If Amazon sucks, as you say, you can take your dollars elsewhere. If Ethereum sucks, your Ether is going to be worthless, even if you could bridge it to another chain.

I’ve sometimes thought that Ethereum represents the kind of computing network that 1950s Soviets would have appreciated. Massively inefficient, every operation needlessly repeated across every node only for the pretense of equality and democracy, and ideologically obsessed with a rhetorical illusion of immutability and permanence even though data can be wiped by simple agreement of the Politburo that controls the network.

“Now that the next five-year plan will be implemented as a smart contract on the Sovgosethereum, we’ll be mathematically guaranteed to meet our economic goals.” — Makes as much sense as the guaranteed crypto lending yields of 2021.

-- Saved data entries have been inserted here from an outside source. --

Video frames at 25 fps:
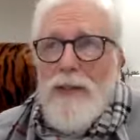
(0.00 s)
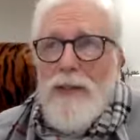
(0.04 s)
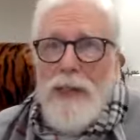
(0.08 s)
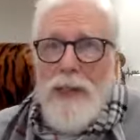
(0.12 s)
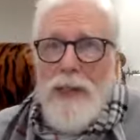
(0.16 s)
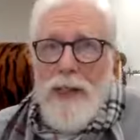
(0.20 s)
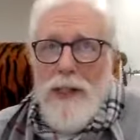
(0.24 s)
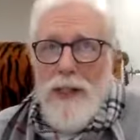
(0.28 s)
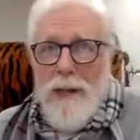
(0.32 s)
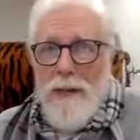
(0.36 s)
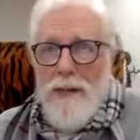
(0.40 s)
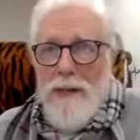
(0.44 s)
and
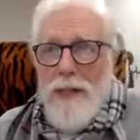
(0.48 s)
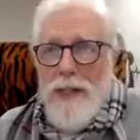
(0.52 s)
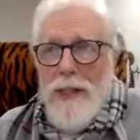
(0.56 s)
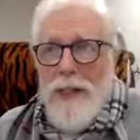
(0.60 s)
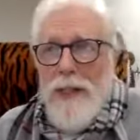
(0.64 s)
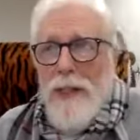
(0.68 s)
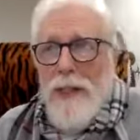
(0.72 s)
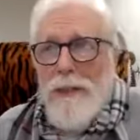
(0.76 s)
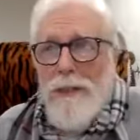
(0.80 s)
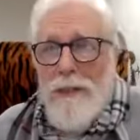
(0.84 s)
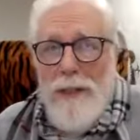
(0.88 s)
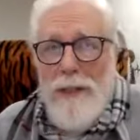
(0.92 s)
the
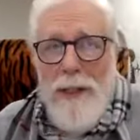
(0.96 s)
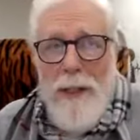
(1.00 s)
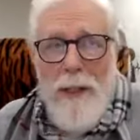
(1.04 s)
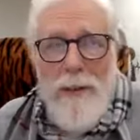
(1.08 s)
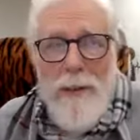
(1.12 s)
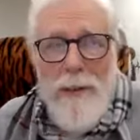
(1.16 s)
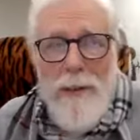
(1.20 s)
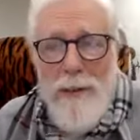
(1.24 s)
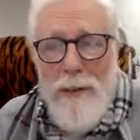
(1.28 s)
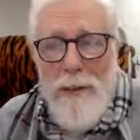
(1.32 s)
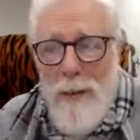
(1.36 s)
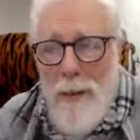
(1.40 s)
OTO
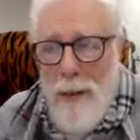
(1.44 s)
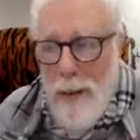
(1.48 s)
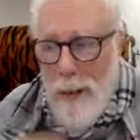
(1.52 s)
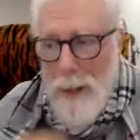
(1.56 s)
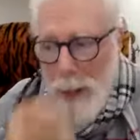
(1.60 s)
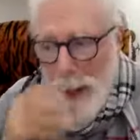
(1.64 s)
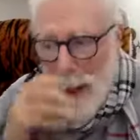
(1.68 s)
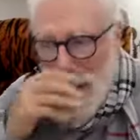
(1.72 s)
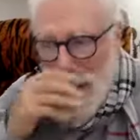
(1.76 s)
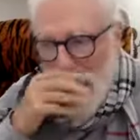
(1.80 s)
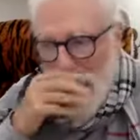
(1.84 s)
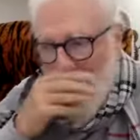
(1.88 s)

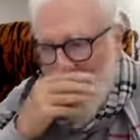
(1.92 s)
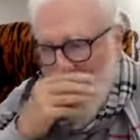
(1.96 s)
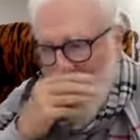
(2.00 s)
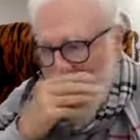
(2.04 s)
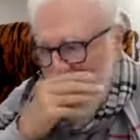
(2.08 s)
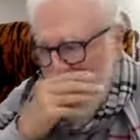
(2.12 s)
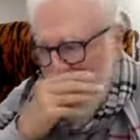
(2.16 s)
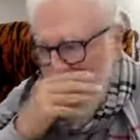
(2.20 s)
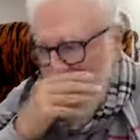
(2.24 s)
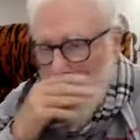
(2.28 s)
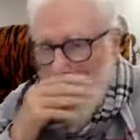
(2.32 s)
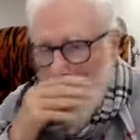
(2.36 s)
and
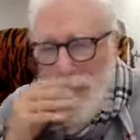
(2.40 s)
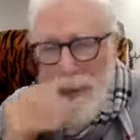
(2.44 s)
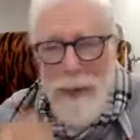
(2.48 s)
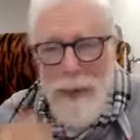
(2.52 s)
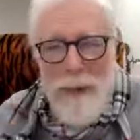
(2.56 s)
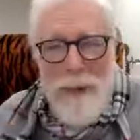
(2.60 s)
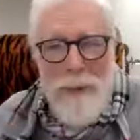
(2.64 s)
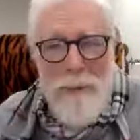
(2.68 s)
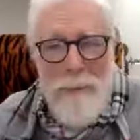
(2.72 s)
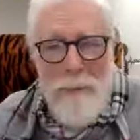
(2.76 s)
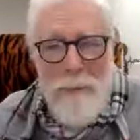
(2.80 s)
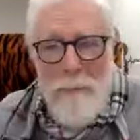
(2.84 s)
other
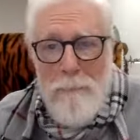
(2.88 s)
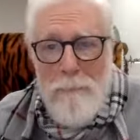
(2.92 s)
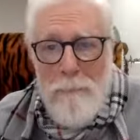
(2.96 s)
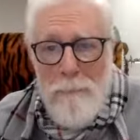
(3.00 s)
things.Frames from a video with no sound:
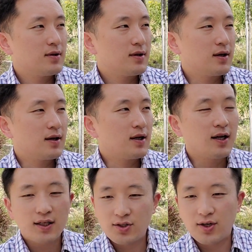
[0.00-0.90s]
the
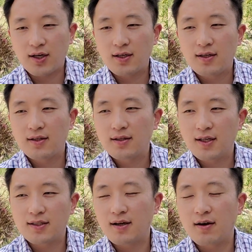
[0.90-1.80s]
electric
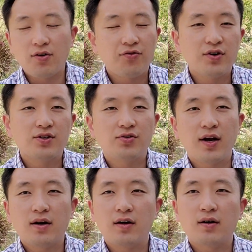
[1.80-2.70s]
things like the
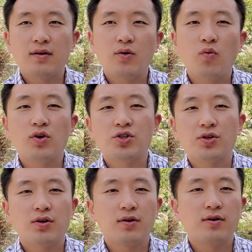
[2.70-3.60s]
refrigerator,
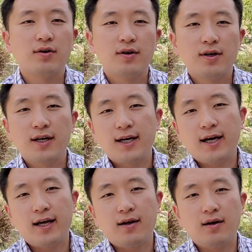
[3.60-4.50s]
washer,
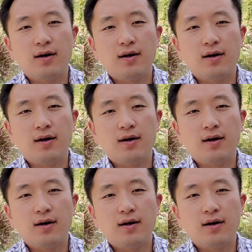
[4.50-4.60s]
andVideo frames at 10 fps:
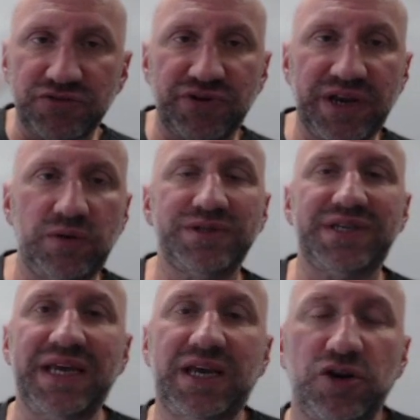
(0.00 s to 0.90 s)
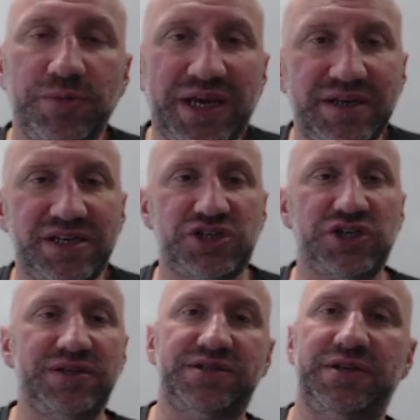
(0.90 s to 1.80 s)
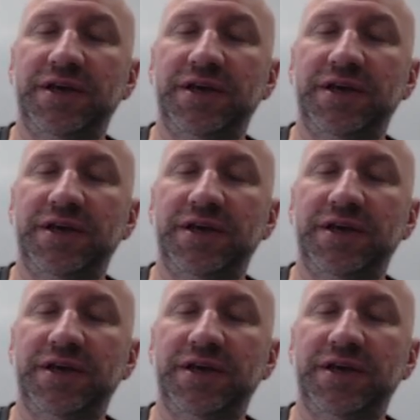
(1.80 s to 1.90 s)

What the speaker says: ring, was economic conditions.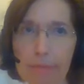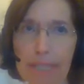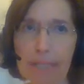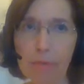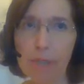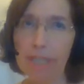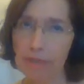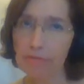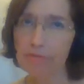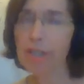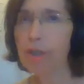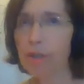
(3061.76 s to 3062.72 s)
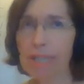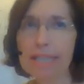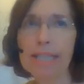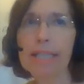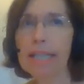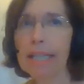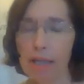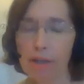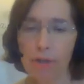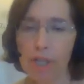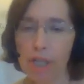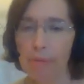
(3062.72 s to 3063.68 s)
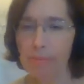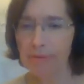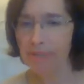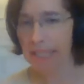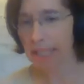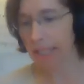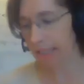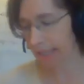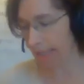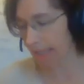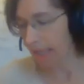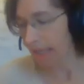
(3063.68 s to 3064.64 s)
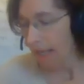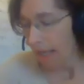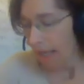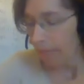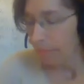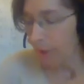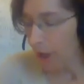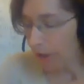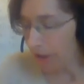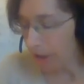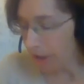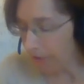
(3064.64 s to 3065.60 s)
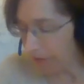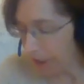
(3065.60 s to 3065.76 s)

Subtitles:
be reconfigured as any other type of sentence. Martha lived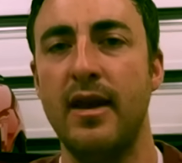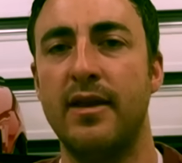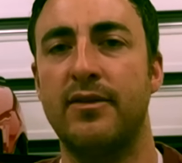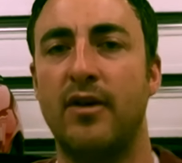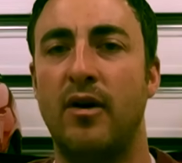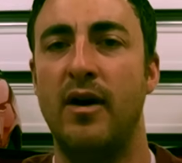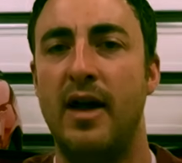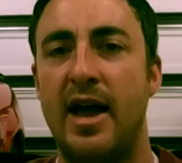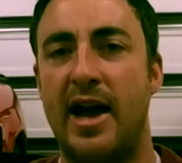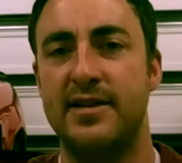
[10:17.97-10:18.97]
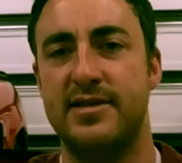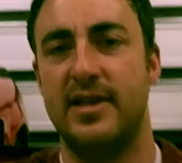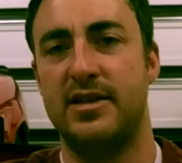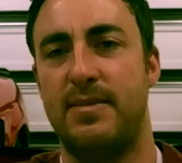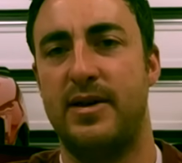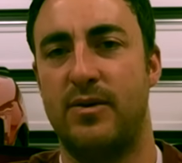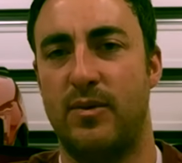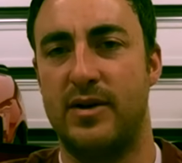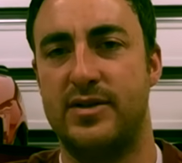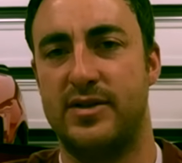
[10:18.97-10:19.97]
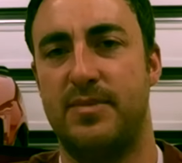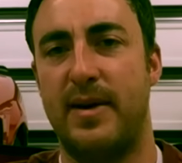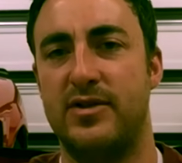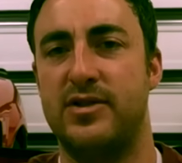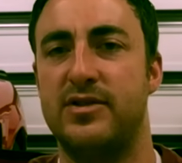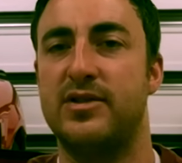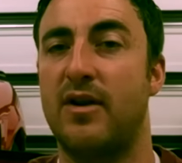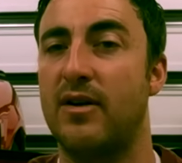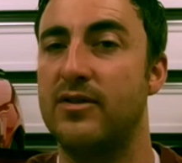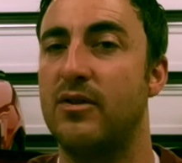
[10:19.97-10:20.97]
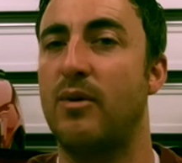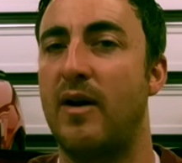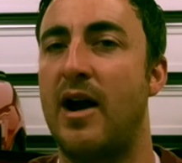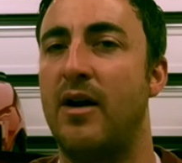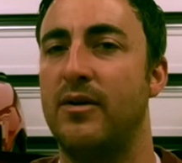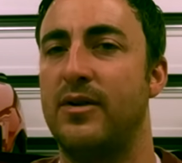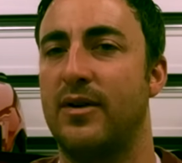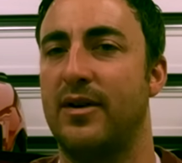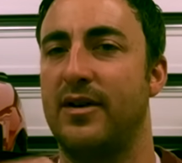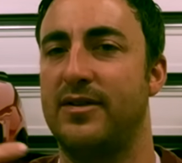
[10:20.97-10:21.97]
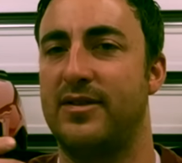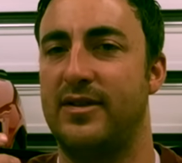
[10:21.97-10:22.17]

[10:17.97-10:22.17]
And so as the independent rear suspension starts to wear out, you're gonna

What you are describing does exist in some blockchains, like Tezos. But Ethereum's governance is social: not driven by token stake or "coin voting." In Ethereum PoS, users do not cede control of the protocol to validators - the users who run nodes and decide what software to run effectively own and control the protocol.

If the protocol starts to suck, users can change or fork the protocol (this has already happened multiple times, PoS being the latest example).

Who exactly do you think underpins most of Ethereum. It's mega corporations. [1]

And decentralisation in crypto is in reality a myth when you have so many centralised players e.g. Binance, Metamask, OpenSea.

[1] https://crypto.news/3-cloud-providers-responsible-for-over-t...

The article cites a tweet, which cites Ethernodes. According to that site, 63% of hosted nodes are run by Amazon, or about 39% of all nodes. The next largest host is Hetzner at 7% of hosted (far lower than it was a few months ago, because they announced they are no longer supporting Ethereum) which accounts for about 4% of all nodes.

Not that surprising, since Amazon runs a huge percentage of all hosted compute in the world. Luckily, Amazon owning a large share of nodes doesn’t mean they own or can control Ethereum. But they certainly do pose a risk to the overall network security and health, and validation-at-home can and should continue to be made easier.

https://ethernodes.org/networkType/Hosting

The ethereum DAO fork showed that the moment the "big ones" are hit there is not much stopping them from violating the "immutability" promise for their own gains.

Instead of few big banks there are few big mining pools deciding the fate, distinction almost without difference. And in both cases you need money to get in to the inner circle

Anarchy always falls apart. I don't know why anyone would think that's a historical accident rather than a logical inevitability.
There are no mining pools in Ethereum today. The chain is "immutable" only up to the point that the social layer wants it to be; majority users can change the protocol as they see fit (see EIP 1559, PoS, and other forks).
Most cryptocurrency mining still ends up being done by a few huge companies though.
Users cede very little control to PoS validators in Ethereum.

https://news.ycombinator.com/item?id=34685482

There are innumerable companies you can rent cloud resources from - bare metal to “serverless”. Ethereum, on the other hand, is severely limited in what you can achieve for any amount of rent.